Task directions: Your reply is to be the lines below, exactly as written, with images omitted.

Saved data entries
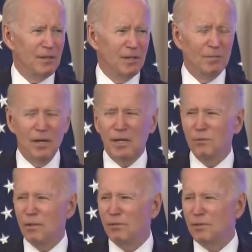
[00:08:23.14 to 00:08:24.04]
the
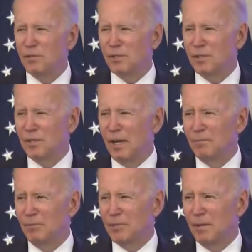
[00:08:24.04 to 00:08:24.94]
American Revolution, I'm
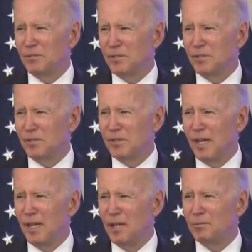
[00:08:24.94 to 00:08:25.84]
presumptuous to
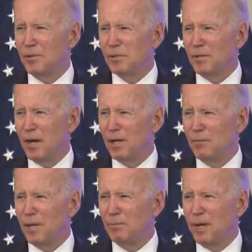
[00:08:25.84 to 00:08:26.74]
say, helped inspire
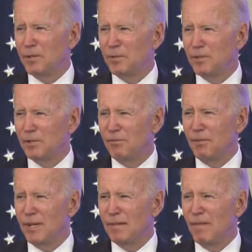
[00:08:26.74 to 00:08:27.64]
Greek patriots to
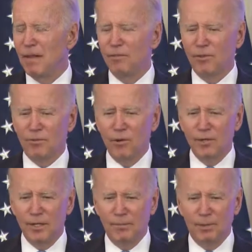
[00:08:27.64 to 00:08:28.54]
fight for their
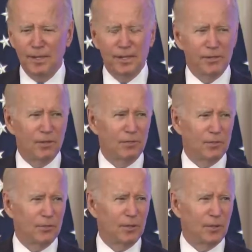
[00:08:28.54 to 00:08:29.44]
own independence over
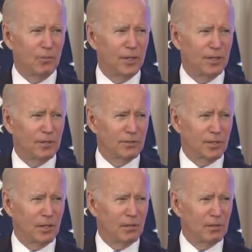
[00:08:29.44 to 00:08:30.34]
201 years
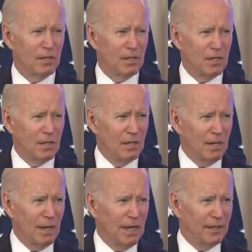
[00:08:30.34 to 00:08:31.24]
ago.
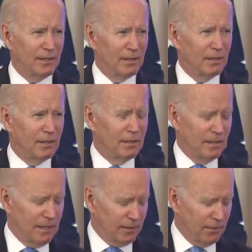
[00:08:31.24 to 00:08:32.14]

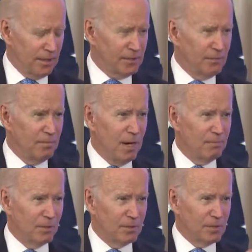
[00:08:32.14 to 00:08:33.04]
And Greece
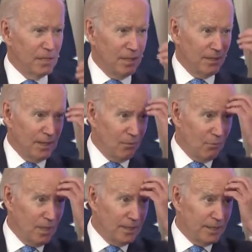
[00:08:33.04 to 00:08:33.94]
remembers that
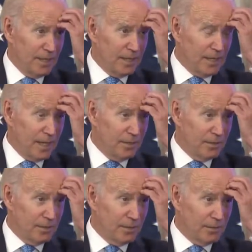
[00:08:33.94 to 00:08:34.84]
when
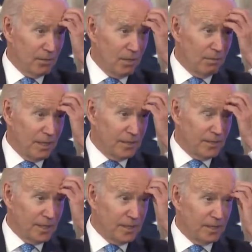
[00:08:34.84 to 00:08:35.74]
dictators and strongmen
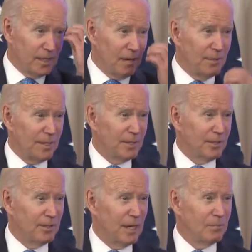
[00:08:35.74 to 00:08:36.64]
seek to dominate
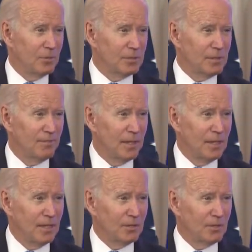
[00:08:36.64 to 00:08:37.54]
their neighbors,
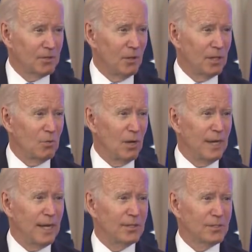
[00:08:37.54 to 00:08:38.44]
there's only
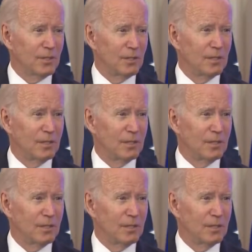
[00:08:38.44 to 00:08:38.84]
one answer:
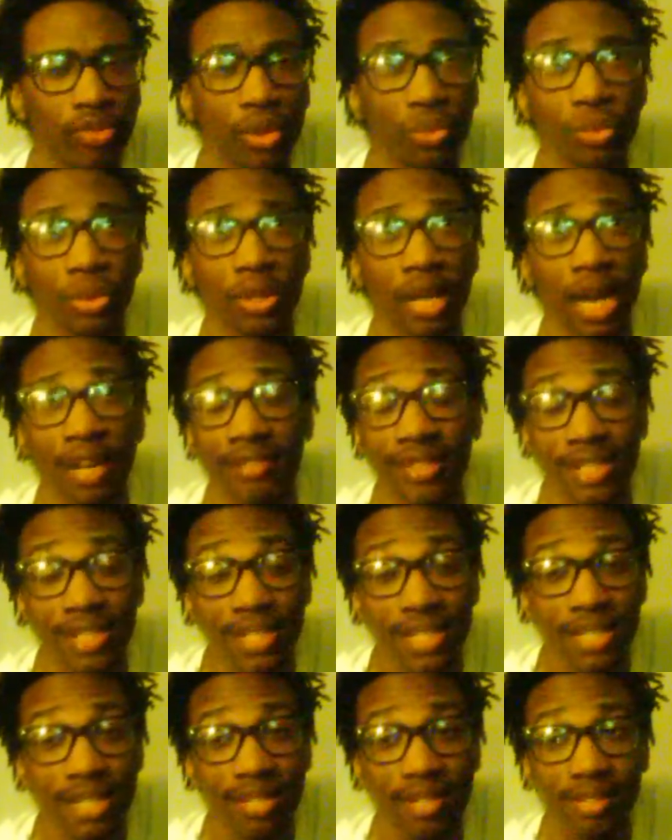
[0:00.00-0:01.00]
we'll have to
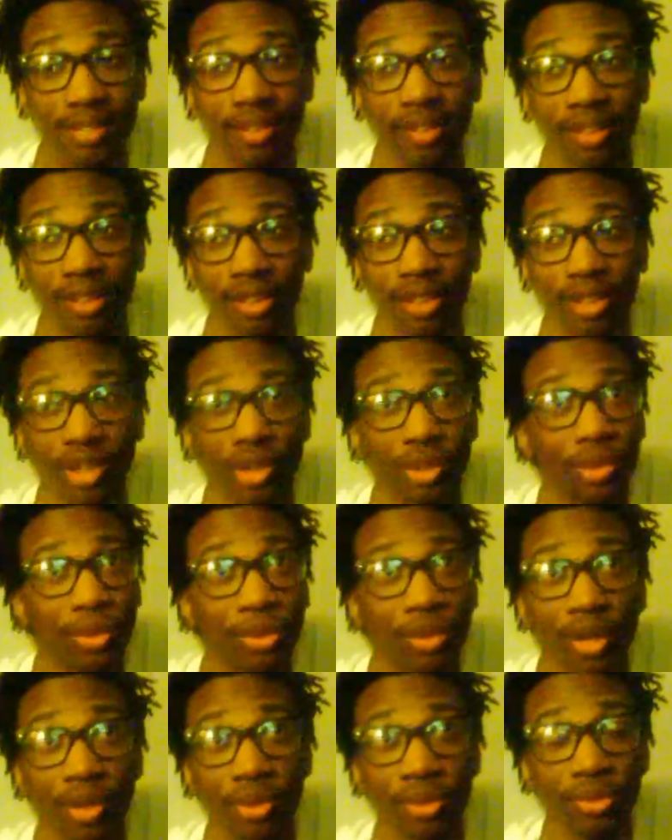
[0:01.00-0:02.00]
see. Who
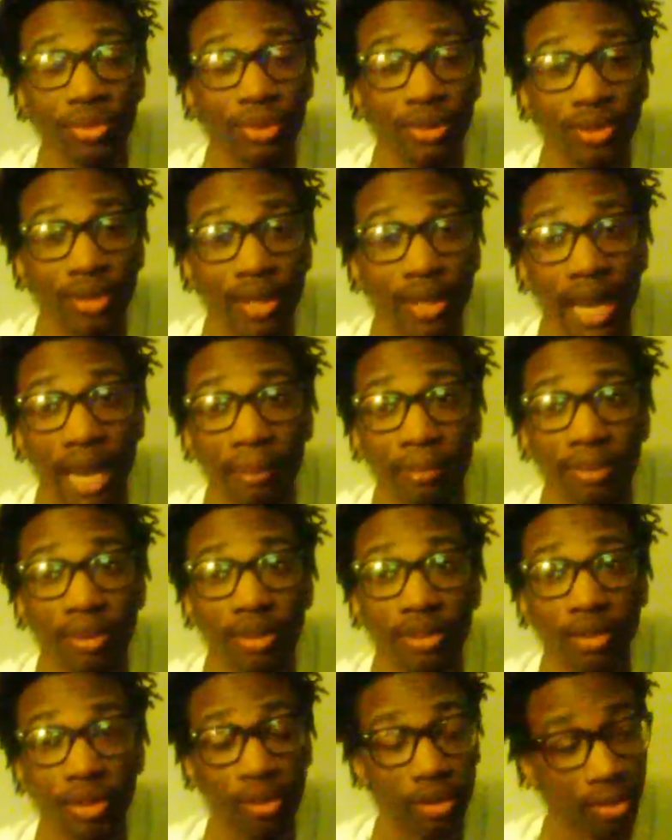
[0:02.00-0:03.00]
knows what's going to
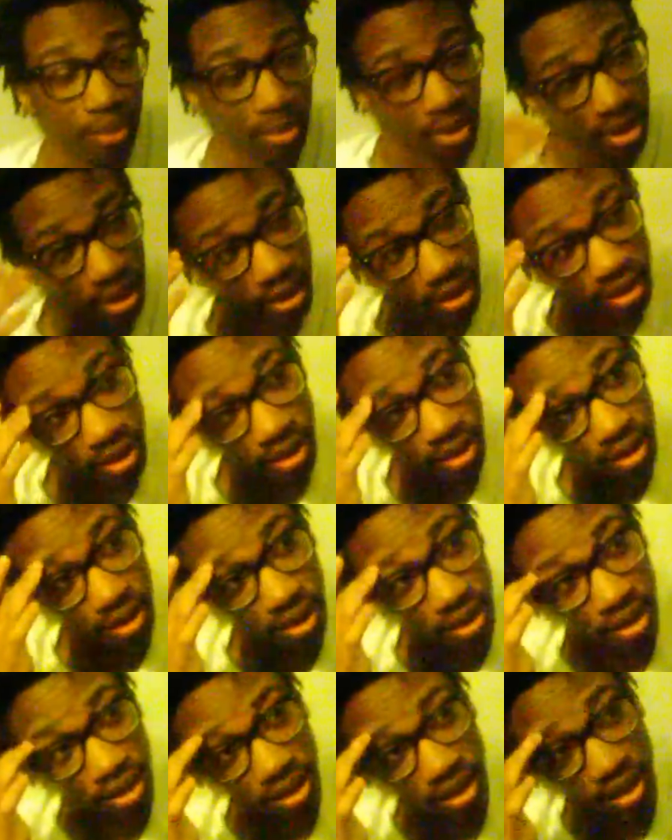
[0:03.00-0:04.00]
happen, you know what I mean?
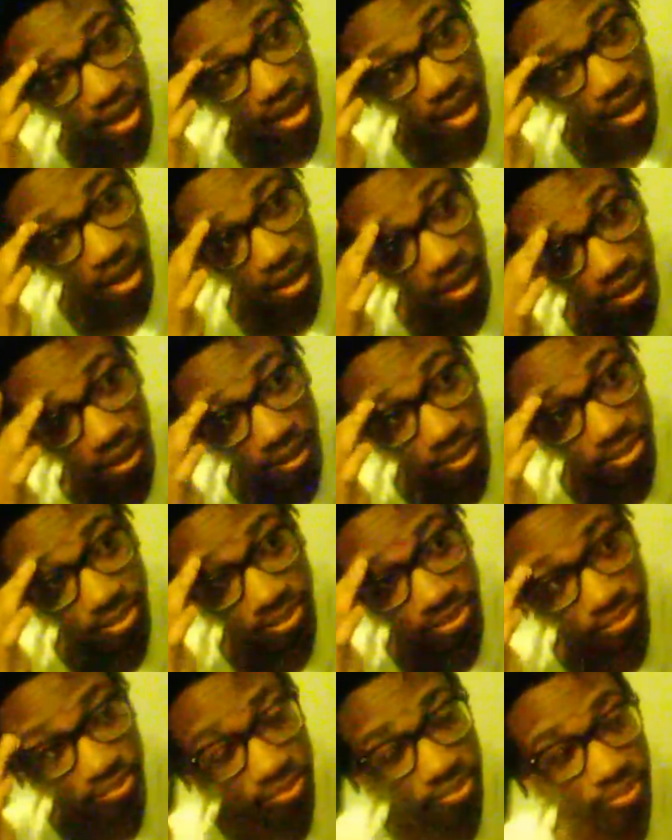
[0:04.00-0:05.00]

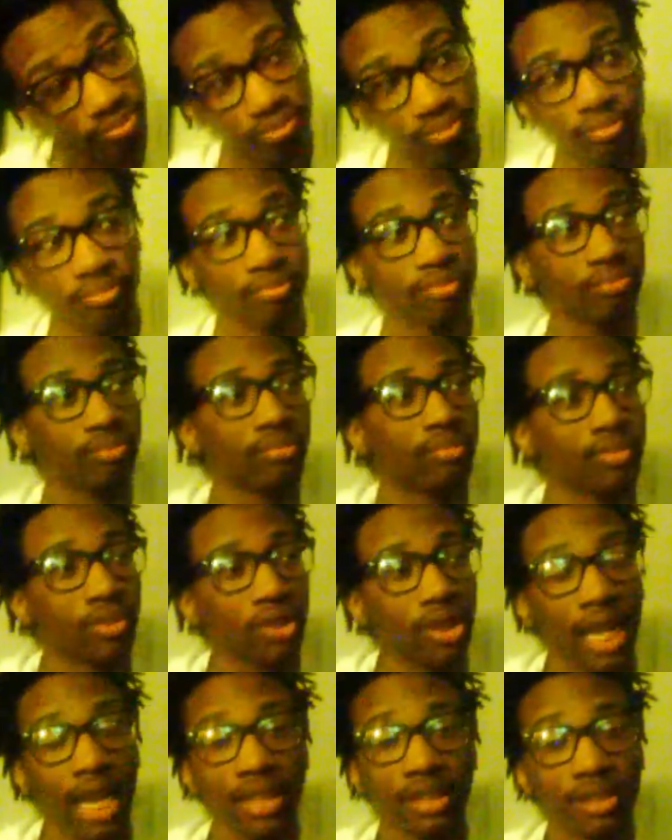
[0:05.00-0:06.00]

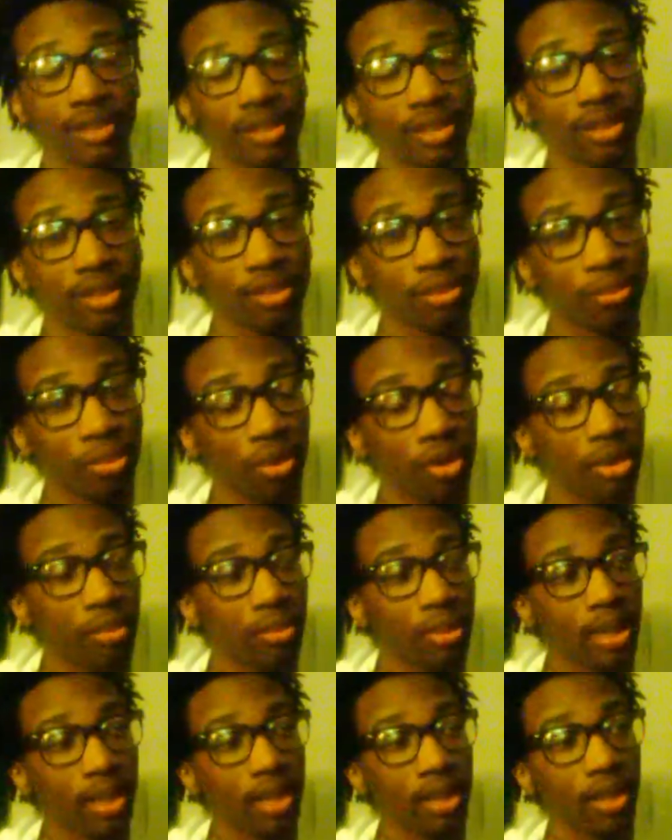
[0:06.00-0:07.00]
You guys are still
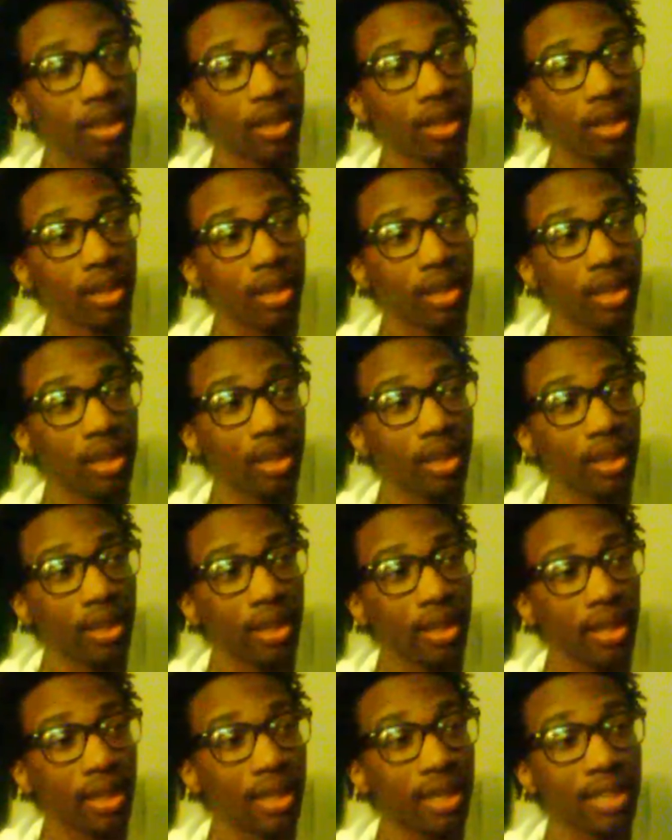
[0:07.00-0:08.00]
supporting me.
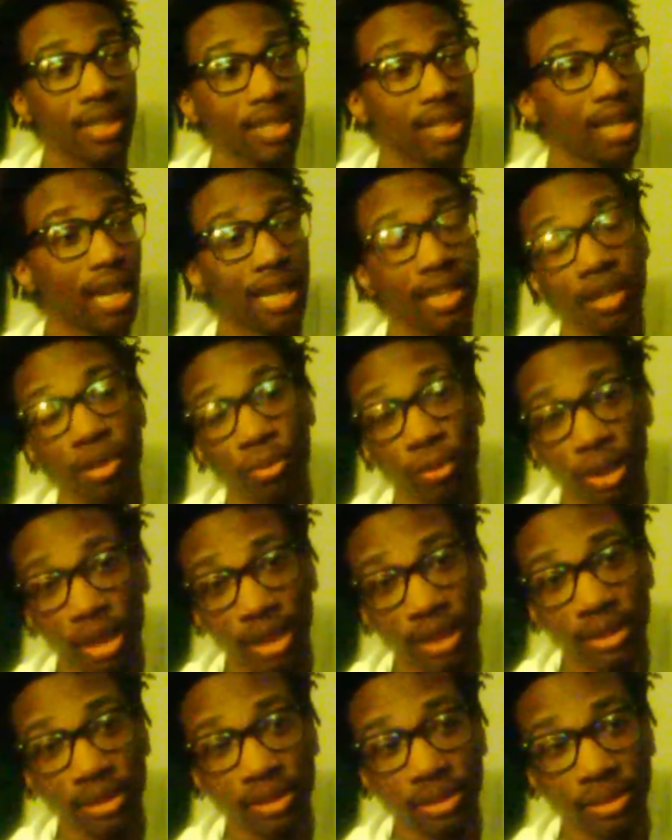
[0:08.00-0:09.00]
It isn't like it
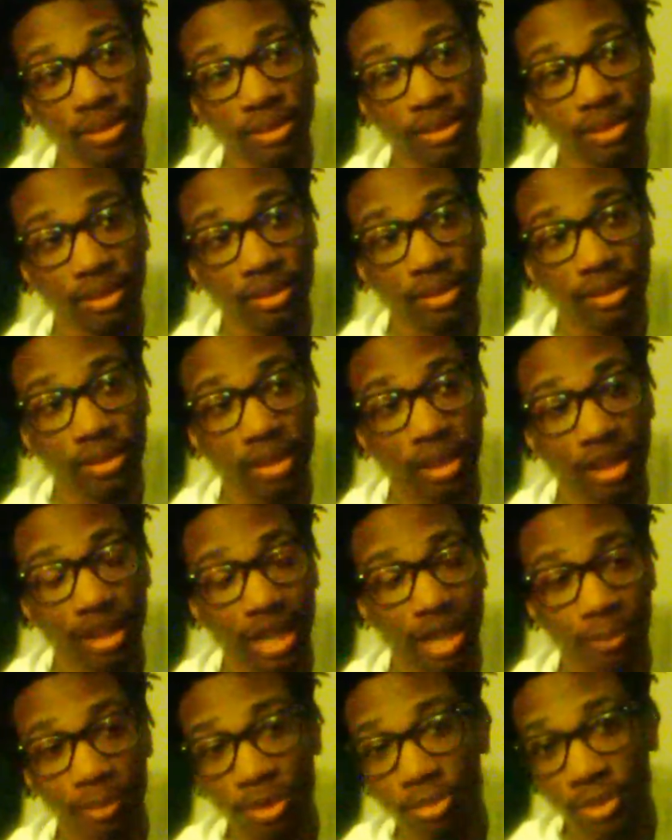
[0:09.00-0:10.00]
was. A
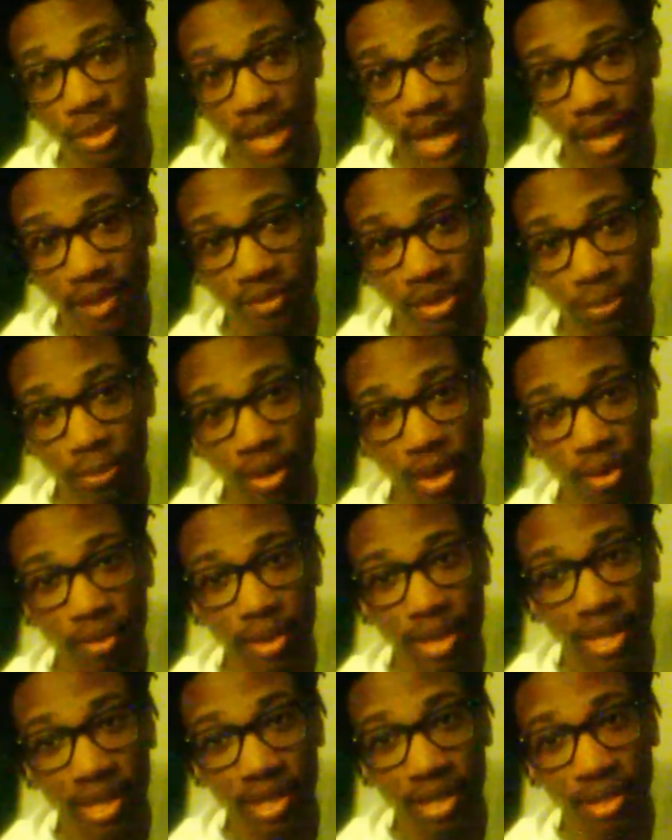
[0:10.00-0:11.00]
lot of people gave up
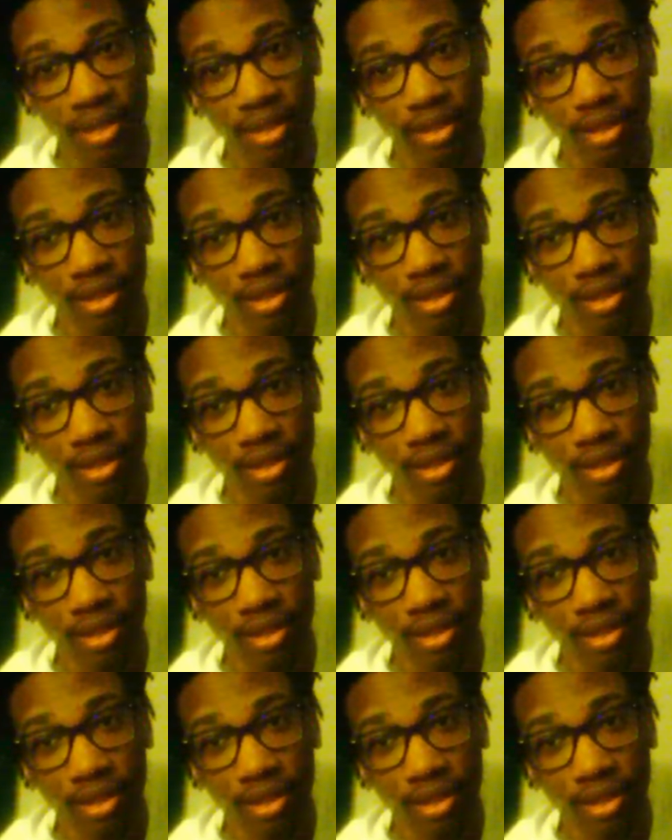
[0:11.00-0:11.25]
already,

Answer section:
[00:08:23.14 to 00:08:24.04]
the
[00:08:24.04 to 00:08:24.94]
American Revolution, I'm
[00:08:24.94 to 00:08:25.84]
presumptuous to
[00:08:25.84 to 00:08:26.74]
say, helped inspire
[00:08:26.74 to 00:08:27.64]
Greek patriots to
[00:08:27.64 to 00:08:28.54]
fight for their
[00:08:28.54 to 00:08:29.44]
own independence over
[00:08:29.44 to 00:08:30.34]
201 years
[00:08:30.34 to 00:08:31.24]
ago.
[00:08:31.24 to 00:08:32.14]

[00:08:32.14 to 00:08:33.04]
And Greece
[00:08:33.04 to 00:08:33.94]
remembers that
[00:08:33.94 to 00:08:34.84]
when
[00:08:34.84 to 00:08:35.74]
dictators and strongmen
[00:08:35.74 to 00:08:36.64]
seek to dominate
[00:08:36.64 to 00:08:37.54]
their neighbors,
[00:08:37.54 to 00:08:38.44]
there's only
[00:08:38.44 to 00:08:38.84]
one answer:
[0:00.00-0:01.00]
we'll have to
[0:01.00-0:02.00]
see. Who
[0:02.00-0:03.00]
knows what's going to
[0:03.00-0:04.00]
happen, you know what I mean?
[0:04.00-0:05.00]

[0:05.00-0:06.00]

[0:06.00-0:07.00]
You guys are still
[0:07.00-0:08.00]
supporting me.
[0:08.00-0:09.00]
It isn't like it
[0:09.00-0:10.00]
was. A
[0:10.00-0:11.00]
lot of people gave up
[0:11.00-0:11.25]
already,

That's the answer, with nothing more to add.